Gümüş ilk çağlardan itibaren, altından sonra en çok aranan ikinci element olmuştur. Altın ve gümüş ün kazanımına yönelik ilk çalışmalar, sahip oldukları yüksek yoğunluklar nedeniyle tamamen yoğunluk farkına dayalı zenginleştirme yöntemlerini kapsamaktaydı [2].
M.Ö. 1000 yıllarında altının civa ile ıslanmasının keşfi amalgamlaştırma prosesinin ortaya çıkmasına neden olmuştur. Patio prosesi ile birlikte amalgamlaştırma Meksika Gümüş madenlerinde geliştirilmiş; madenlerde bulunan atların toynakları kullanılarak cevherin civa, bakır sülfat ve tuz ile karıştırılması sağlanmıştır. Daha sonraki tarihlerde; bu yöntem biraz değiştirilerek Nevada Comstock alanında uygulanmış ve Washoe prosesi olarak adlandırılmıştır. Washoe tablaları atlar yerine karıştırma görevini yerine getirmiş ve kullanılan buhar ısısı ile tepkime hızlandırılmıştır. Günümüzde, gravite konsantrelerinin zenginleştirilmesi dışında amalgamlaştırma çevre etkileri nedeniyle uygulanmamaktadır [2].

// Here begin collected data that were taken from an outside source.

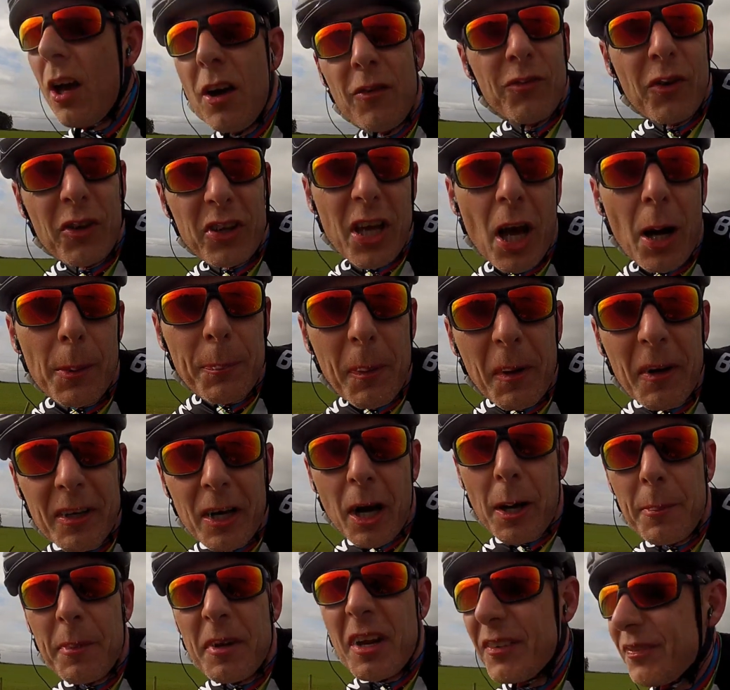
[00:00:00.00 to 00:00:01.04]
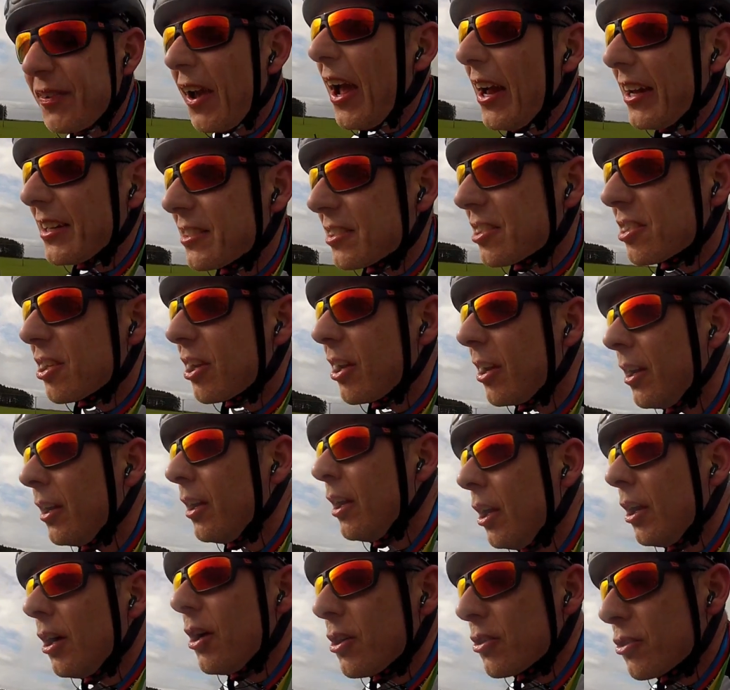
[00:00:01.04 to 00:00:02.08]
for the up and coming events.
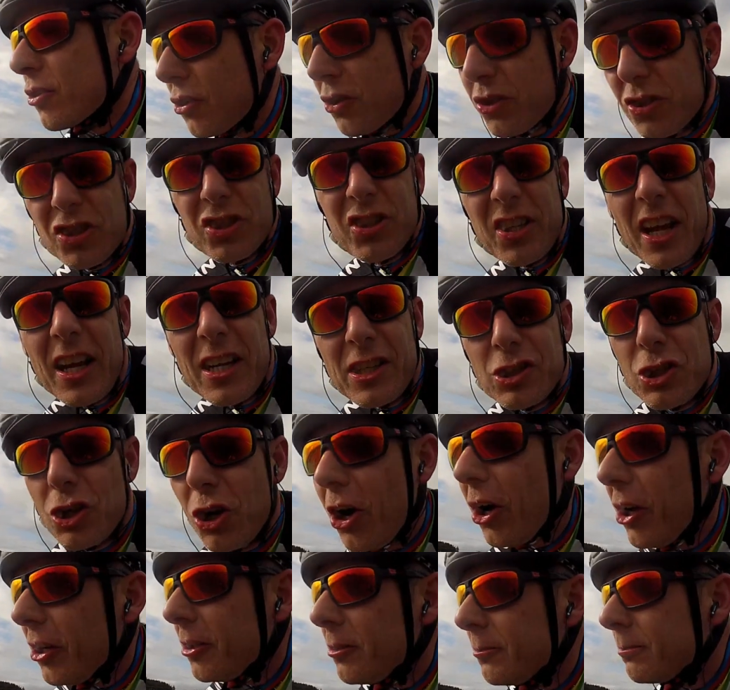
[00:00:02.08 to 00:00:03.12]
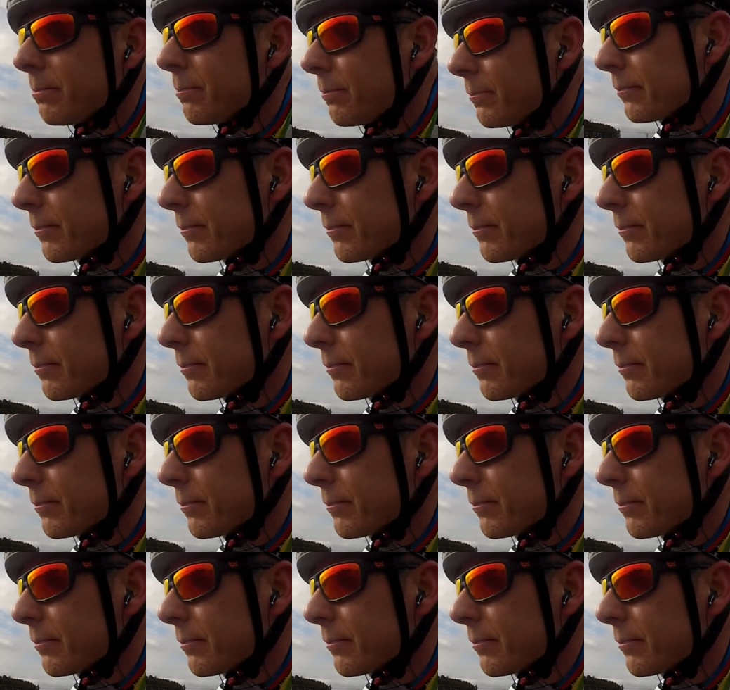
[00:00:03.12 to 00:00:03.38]
So stay tuned,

1800’lü yıllarda, cevherlerden altın kazanımında uygulanan ilk kimyasal yöntem olan klorinasyon prosesi geliştirilmiş ve 1800’lü yılların sonlarına kadar en çok uygulanan yöntem olmuştur [2].

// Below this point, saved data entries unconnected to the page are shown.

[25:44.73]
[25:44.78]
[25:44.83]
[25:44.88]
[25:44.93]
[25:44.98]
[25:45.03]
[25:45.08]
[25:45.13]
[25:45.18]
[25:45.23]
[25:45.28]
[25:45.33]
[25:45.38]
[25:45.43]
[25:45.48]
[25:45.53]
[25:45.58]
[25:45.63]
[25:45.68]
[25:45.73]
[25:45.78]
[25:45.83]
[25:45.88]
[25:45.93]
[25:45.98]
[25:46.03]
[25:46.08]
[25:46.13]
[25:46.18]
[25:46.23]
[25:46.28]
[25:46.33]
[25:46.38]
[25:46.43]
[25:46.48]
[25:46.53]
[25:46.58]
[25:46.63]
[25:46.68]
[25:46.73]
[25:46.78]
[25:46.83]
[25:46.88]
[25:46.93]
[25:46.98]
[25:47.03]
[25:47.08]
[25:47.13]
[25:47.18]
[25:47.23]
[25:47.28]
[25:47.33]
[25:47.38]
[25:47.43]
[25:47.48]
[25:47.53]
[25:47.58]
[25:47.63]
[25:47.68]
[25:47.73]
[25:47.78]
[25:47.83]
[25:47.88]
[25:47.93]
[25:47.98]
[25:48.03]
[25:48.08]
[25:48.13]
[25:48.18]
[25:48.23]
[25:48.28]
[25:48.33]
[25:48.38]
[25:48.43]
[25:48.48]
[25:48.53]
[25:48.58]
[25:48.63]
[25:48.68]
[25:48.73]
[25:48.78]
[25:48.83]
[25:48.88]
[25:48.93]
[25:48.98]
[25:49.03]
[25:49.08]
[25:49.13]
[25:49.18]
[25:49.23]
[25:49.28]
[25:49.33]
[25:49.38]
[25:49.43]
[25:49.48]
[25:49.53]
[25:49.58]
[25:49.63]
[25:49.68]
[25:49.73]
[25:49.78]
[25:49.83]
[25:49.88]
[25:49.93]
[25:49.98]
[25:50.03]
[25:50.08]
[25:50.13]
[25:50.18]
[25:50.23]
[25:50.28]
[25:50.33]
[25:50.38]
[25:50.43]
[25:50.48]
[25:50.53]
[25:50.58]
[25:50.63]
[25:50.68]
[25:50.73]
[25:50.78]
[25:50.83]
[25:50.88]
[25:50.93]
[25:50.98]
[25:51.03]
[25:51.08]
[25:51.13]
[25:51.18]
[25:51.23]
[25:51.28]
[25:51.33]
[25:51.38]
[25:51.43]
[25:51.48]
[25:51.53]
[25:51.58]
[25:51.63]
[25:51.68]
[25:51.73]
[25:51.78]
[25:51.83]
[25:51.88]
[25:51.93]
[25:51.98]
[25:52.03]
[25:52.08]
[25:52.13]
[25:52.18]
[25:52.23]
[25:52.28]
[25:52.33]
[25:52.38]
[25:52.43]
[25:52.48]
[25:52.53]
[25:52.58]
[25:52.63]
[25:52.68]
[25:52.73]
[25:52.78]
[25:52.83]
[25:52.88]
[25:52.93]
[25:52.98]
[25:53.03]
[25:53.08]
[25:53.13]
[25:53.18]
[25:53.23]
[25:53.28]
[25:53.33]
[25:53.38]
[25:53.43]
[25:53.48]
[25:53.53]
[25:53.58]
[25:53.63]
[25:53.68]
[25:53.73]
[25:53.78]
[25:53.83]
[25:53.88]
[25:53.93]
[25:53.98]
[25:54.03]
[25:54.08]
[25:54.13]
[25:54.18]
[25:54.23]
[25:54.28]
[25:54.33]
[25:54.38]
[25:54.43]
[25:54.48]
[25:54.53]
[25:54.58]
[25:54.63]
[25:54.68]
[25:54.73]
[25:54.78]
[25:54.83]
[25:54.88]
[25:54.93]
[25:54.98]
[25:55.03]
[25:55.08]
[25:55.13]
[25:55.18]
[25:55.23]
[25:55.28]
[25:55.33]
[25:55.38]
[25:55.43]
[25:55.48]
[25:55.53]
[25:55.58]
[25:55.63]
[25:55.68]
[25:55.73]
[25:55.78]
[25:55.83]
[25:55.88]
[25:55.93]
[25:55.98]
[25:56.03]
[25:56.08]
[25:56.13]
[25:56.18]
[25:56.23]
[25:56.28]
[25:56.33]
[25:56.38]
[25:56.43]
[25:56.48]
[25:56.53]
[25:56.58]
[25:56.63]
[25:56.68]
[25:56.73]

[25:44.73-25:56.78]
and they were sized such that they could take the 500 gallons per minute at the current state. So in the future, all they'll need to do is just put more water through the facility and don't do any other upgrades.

1887 yıllında Scotsmen, J.S. Mac Arthur, Robert ve William Forrest kardeşler tarafından, KCN’ün altın çözünürlüğünde kullanımı ve 1888 yılında çinko tozu ile çöktürme prosesinin patentleri alınmıştır [2].
Siyanürün endüstriyel boyutta altın kazanımındaki ilk uygulaması, 1889 yılında Yeni Zelanda Crown Madeninde başlamıştır. Gümüş kazanımındaki ilk endüstriyel uygulama ise 1900 yılında Meksika’da Sirena sülfürlü gümüş madeninde gerçekleşmiştir [2].
Siyanür prosesi ile altın ve gümüşün kazanılması 1800’lü yılların sonunda başlamış olup; yaklaşık 100 yıldır dünya’da başarı ile uygulanmaktadır. Yöntemin uygulanış şekli, kullanılan ekipman, değerli metallerin siyanürlü çözeltilerden kazanımı gibi konularda araştırmalar, bilimsel anlamda ve endüstriyel uygulama boyutunda devam etmektedir. Refrakter cevherlerden altın ve gümüşün kazanılması, siyanür ile çözündürme prosesi çerçevesinde mümkün olmakta ancak yüksek verimlere ulaşmada güçlükler yaşanmaktadır. Bu güçlükler ise günümüzde bilimsel araştırmaların konusunu oluşturmaktadır.
Bu tez kapsamında araştırmalara esas olan malzeme, Etibank 100 Yıl Gümüş İşletmesi’nde değerlendirilen polimetalik sülfürlü gümüş cevheridir. Gümüşköy; gümüş, kurşun, çinko, barit ve antimuan cevher yatağı, eski tarihlerden kalan pasa ve hali hazırda var olan cevherleşmeden oluşmaktadır. Eski madencilik faaliyetlerinden kalan paşalar gümüş içeriği açısından en zengin kısmı oluşturmaktadır. Yapılan araştırmalar yöredeki madencilik faaliyetlerinin II Frigya Krallığı devrine, MÖ. 2000 yıllarına kadar uzandığını göstermektedir. Eski çağlarda Anadolu’da altın ve gümüş kazanıldığı tarihsel belgelerden ve daha önce yapılan araştırmalardan bilinmektedir. 1987 yılında Etibank Kütahya 100. Yıl Gümüş İşletmesi faaliyete geçtiğinde Türkiye Cumhuriyeti dönemindeki ilk gümüş üretimi gerçekleşmiştir [3].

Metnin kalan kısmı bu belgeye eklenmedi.